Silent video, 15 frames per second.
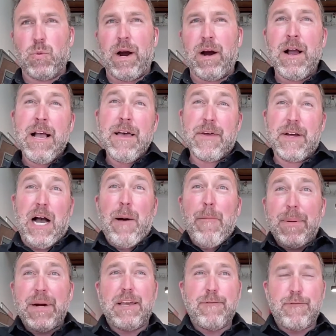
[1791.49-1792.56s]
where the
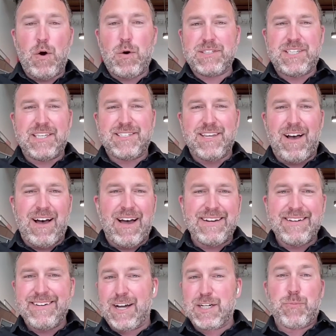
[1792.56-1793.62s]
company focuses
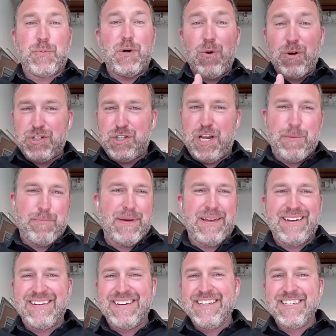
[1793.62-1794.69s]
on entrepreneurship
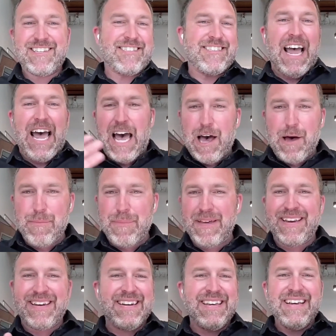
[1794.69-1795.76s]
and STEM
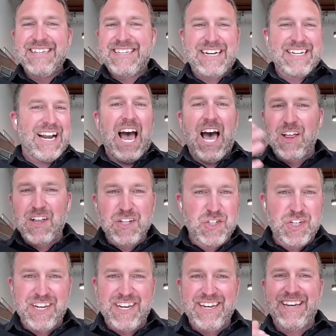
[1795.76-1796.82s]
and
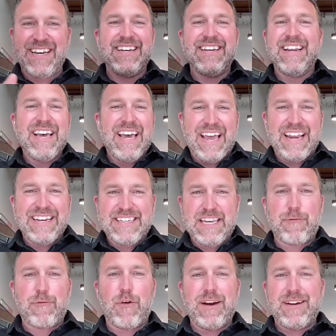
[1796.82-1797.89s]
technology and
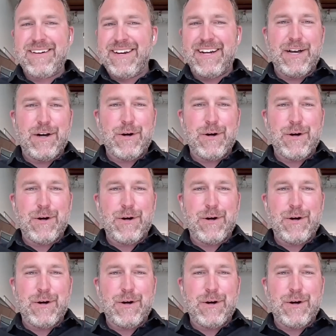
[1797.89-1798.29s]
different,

****************

## What you will do
From the material above, write out exactly the lines from the line with "[1793.62-1794.69s]" through the closing line, inclusive, and no pictures.

## Problem solution
[1793.62-1794.69s]
on entrepreneurship
[1794.69-1795.76s]
and STEM
[1795.76-1796.82s]
and
[1796.82-1797.89s]
technology and
[1797.89-1798.29s]
different,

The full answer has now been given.